Three Faces Of Death features a strong action finale that Martin and Putnam for once take part in. Delivering up the ransom, Pacquette pulls a fast one by having an explosive created and coated in gold (a scene which features the priceless, too-short appearance of Pacquette’s armless and legless chemist). When Schwul and company repair to a foundry to melt the gold, chaos develops, with the Germans killing off the Palestinians (the money, we learn, is to rebuild the Reich, not to fund Palestine). A pitched battle ensues, with the cops arriving on the scene.
Of course, Martin and Putnam really just take cover and shoot a few people; the majority of the action is handled by Schwul and the Germans, who run around with shotguns, blasting everyone apart.
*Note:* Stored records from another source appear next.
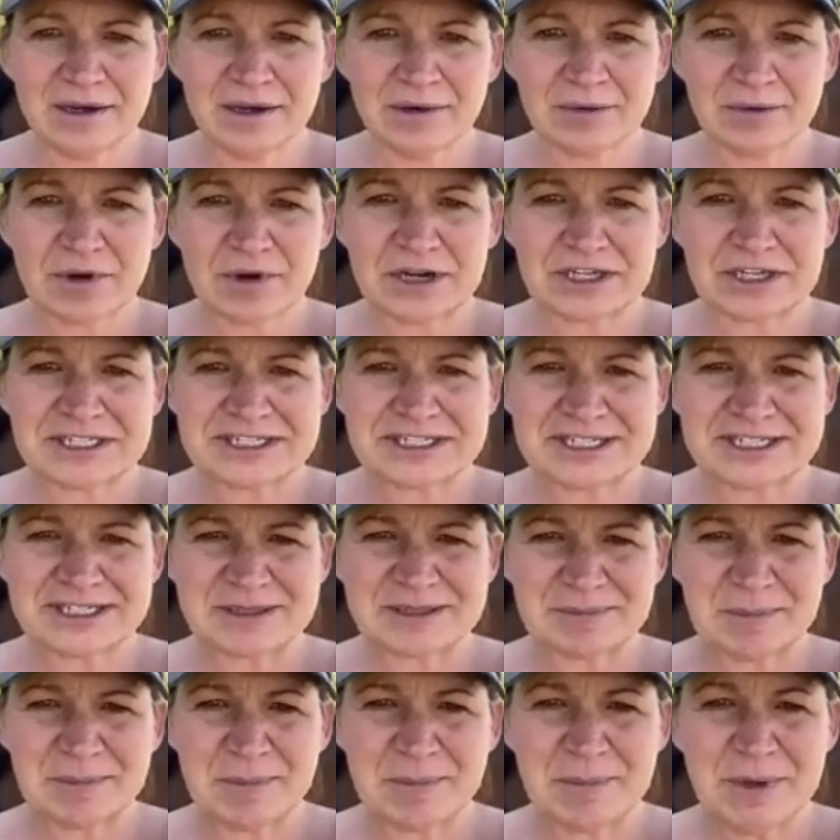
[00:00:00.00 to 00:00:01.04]
Rhonda
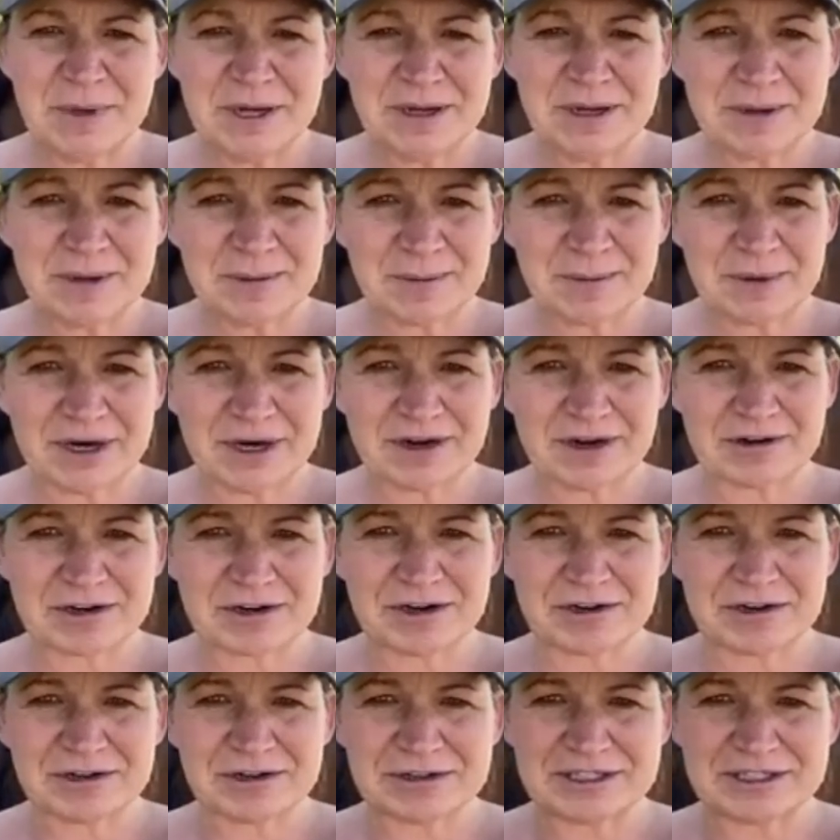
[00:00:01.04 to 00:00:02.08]
says, prayer
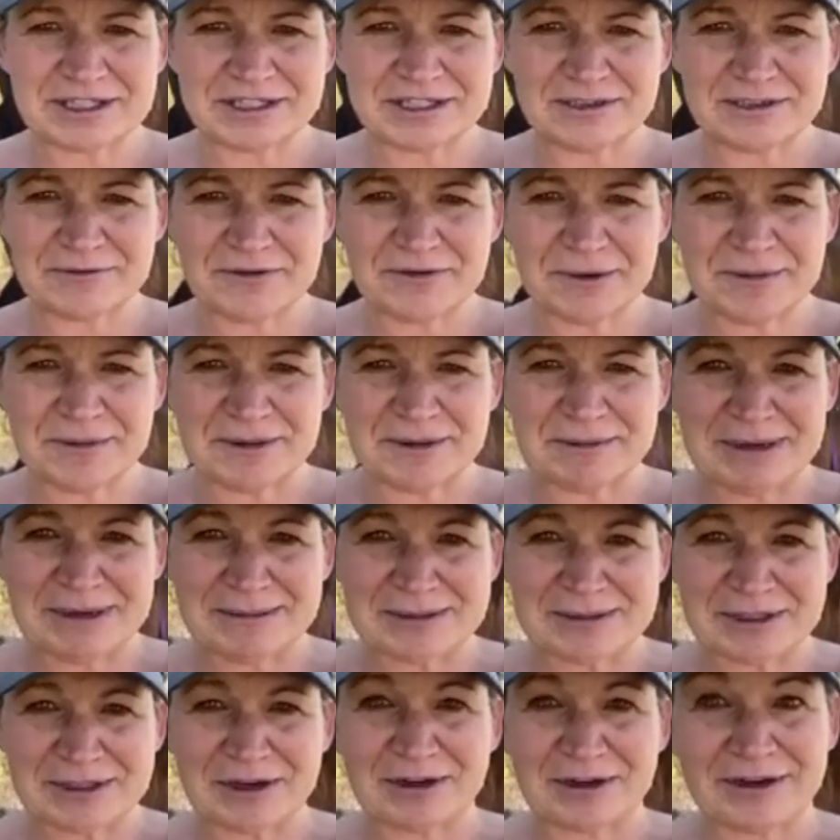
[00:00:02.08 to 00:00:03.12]
girls, it's no fun when the
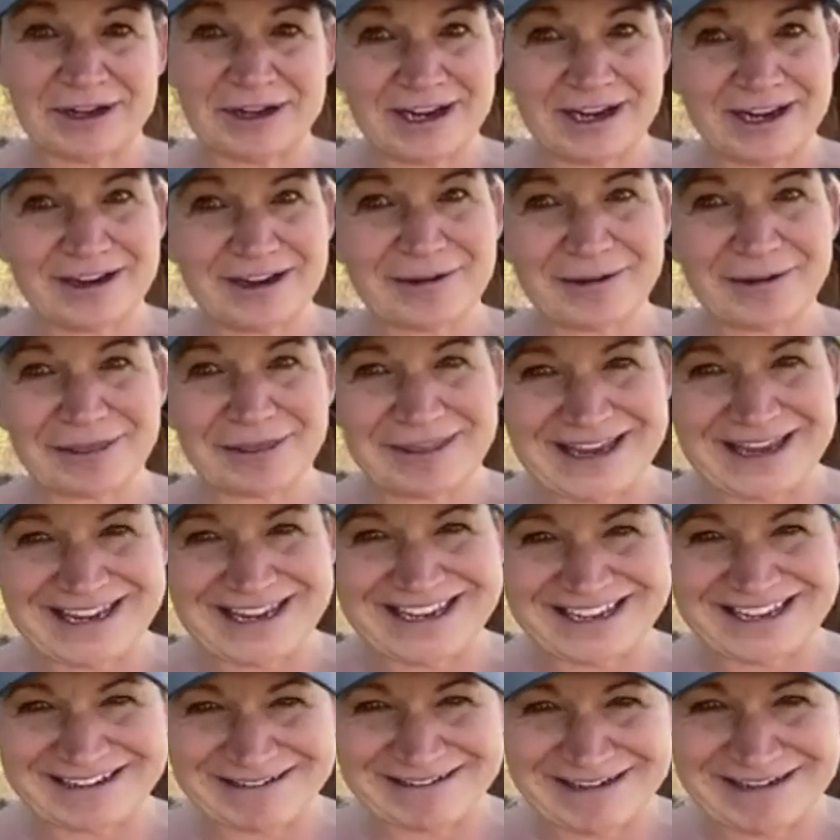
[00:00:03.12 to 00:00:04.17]
babies are hurting. I know,
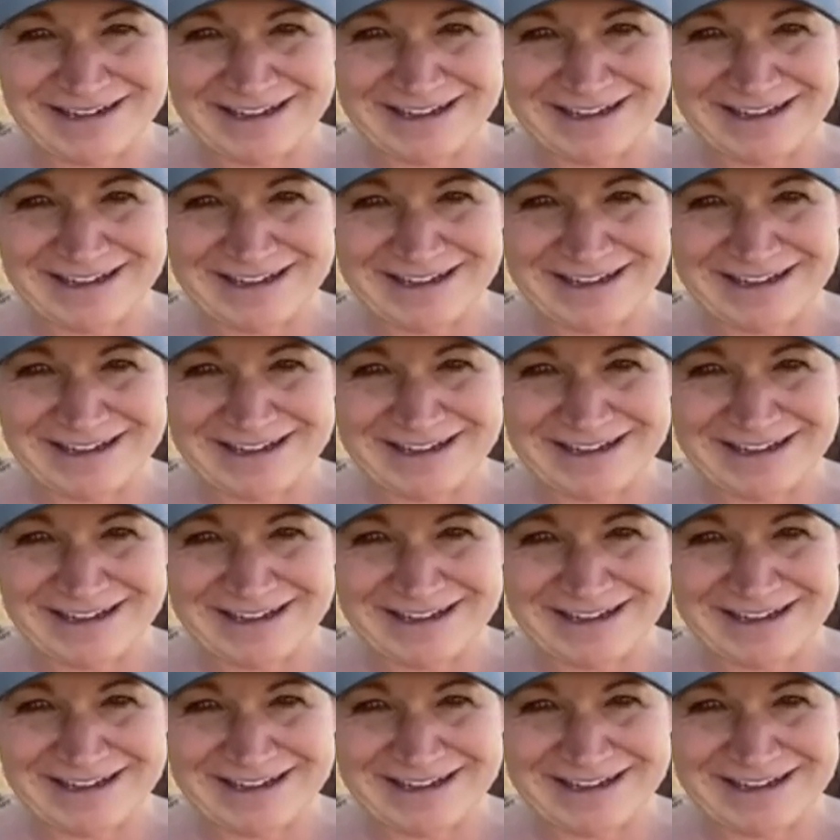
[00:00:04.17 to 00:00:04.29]
thank you.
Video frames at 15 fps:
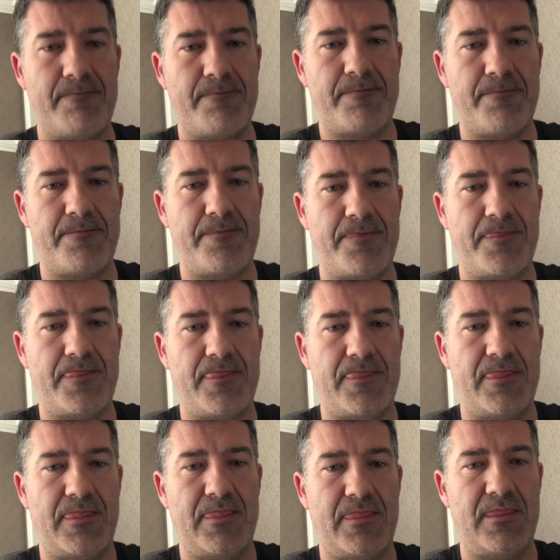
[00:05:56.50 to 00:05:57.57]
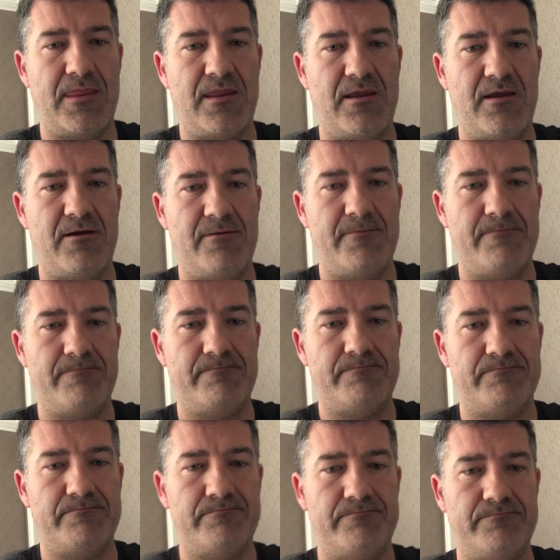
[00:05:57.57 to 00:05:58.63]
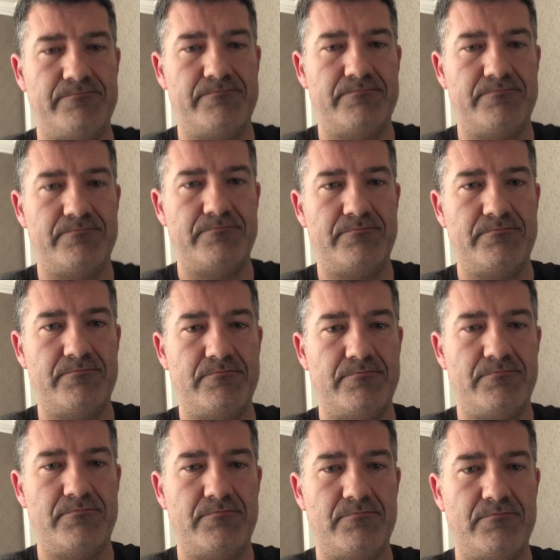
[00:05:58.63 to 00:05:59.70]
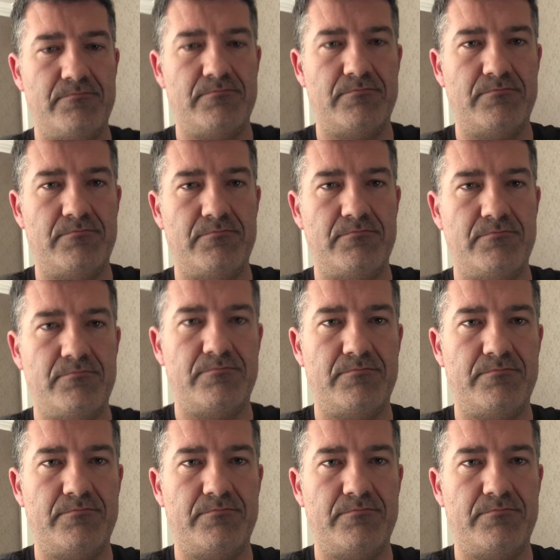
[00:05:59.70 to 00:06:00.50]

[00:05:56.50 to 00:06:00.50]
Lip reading: [no speech]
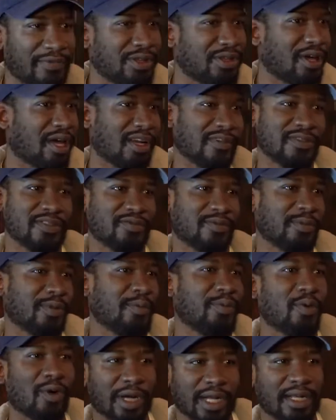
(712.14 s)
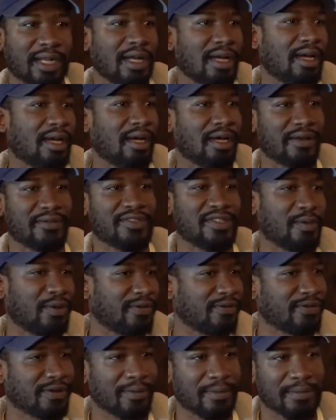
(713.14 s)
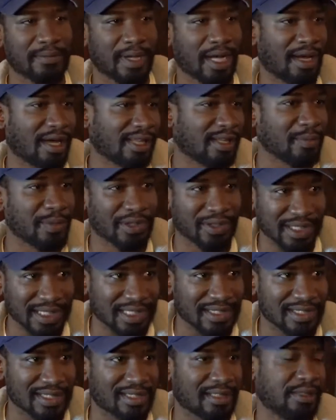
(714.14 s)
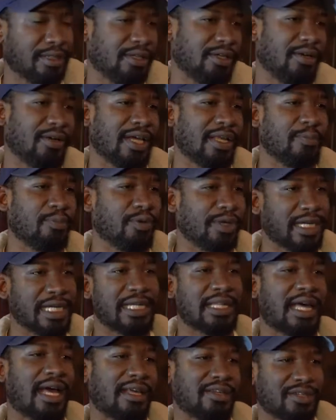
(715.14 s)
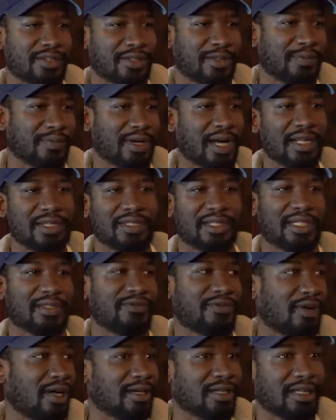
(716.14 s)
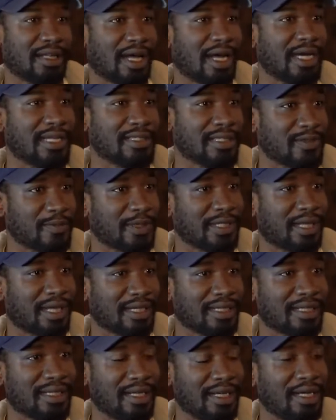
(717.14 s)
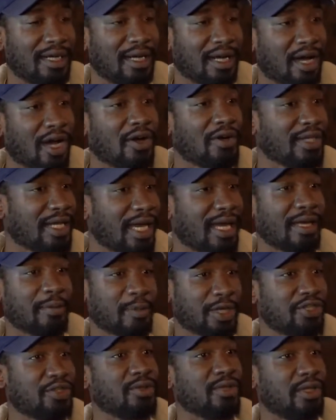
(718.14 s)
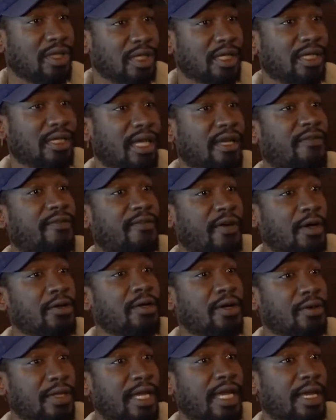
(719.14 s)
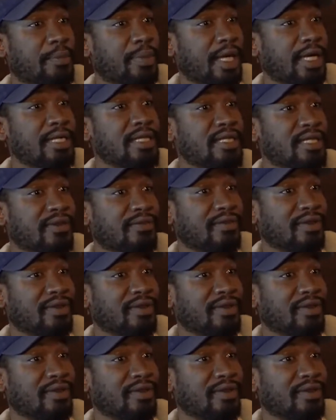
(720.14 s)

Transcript: Have you thought of this from the point right. of someone from uh, the Middle East? You know, and bringing that to the project for our clients has been like oh yeah, it makes you look at like photo campaigns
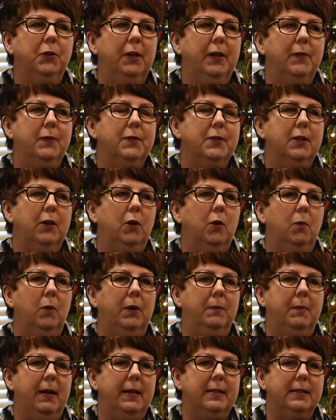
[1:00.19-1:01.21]
gifts though,
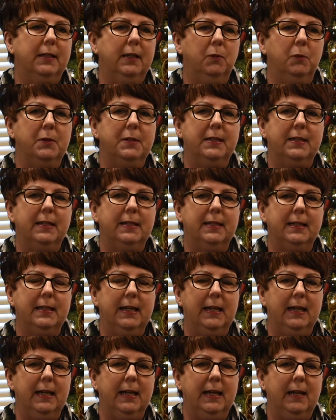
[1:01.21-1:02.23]
when my son was
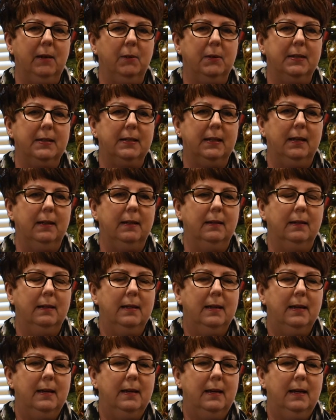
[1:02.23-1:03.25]
16, he was a,
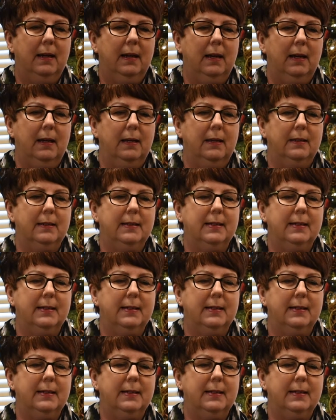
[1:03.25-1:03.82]
a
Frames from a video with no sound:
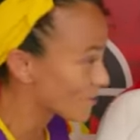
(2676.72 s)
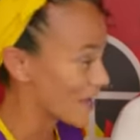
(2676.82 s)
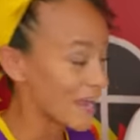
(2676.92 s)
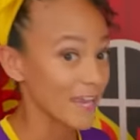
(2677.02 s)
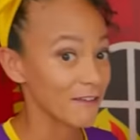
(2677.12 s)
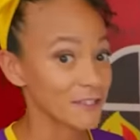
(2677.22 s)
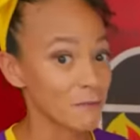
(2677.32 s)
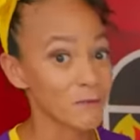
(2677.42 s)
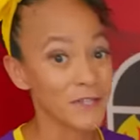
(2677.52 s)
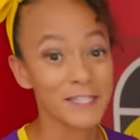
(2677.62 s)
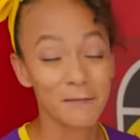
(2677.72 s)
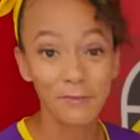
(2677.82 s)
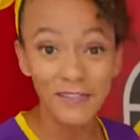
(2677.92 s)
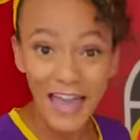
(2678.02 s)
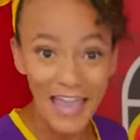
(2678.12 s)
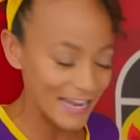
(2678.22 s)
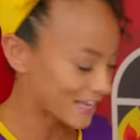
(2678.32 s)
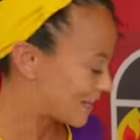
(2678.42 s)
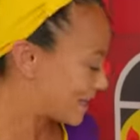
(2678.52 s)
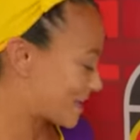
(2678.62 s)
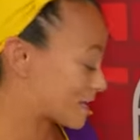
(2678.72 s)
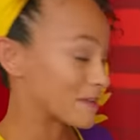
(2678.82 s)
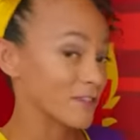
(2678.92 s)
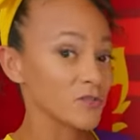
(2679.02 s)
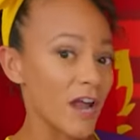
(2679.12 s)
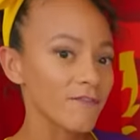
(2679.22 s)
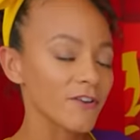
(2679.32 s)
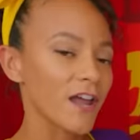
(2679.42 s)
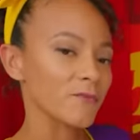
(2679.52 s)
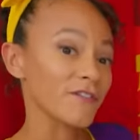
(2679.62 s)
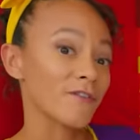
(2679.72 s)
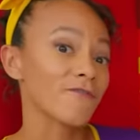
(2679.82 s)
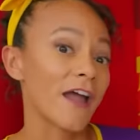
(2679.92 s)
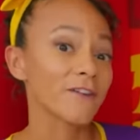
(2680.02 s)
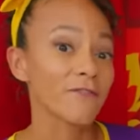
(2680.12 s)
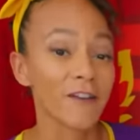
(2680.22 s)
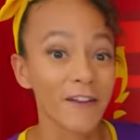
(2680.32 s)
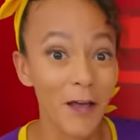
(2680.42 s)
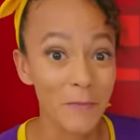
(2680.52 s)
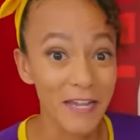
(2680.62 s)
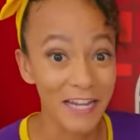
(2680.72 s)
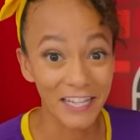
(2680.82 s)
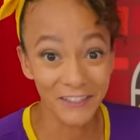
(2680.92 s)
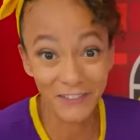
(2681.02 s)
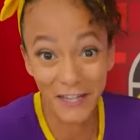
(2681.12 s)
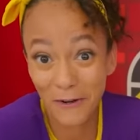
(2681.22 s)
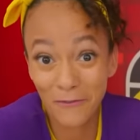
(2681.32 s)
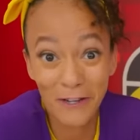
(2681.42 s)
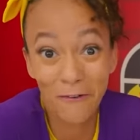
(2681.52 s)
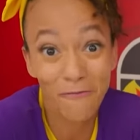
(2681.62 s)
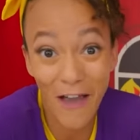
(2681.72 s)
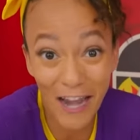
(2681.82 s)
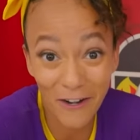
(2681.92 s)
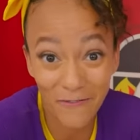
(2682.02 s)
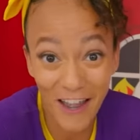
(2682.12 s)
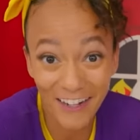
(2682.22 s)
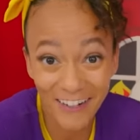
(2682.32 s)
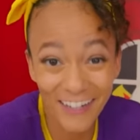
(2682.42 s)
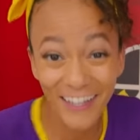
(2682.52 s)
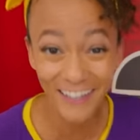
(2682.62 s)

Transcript: way, if someone wants to play, they can be the driver and wear the firefighter helmet and look like a real firefighter.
Again, the authors aren’t shy about the gore, with unfortunate men getting their privates blasted apart in the melee. In fact, our heroes are still so uncomfortable around violence that Putnam even pukes before they head for the foundry. Putnam actually gets injured in the climax, we learn via dialog at the end, suffering a concussion and temporary blindness (due to the unexpected, devestating explosion of Pacquette’s secret explosives), but apparently he’s on the way to a complete recovery.
While it didn’t have the lurid factor of the previous two books (though the brothers Yusif and Abdul did take a lot of sick pleasure in killing victims with their “curved daggers”), Three Faces Of Death was still an enjoyable read, brimming with that funky ‘70s flavor I so enjoy. Unfortunately, the next volume was to be the last.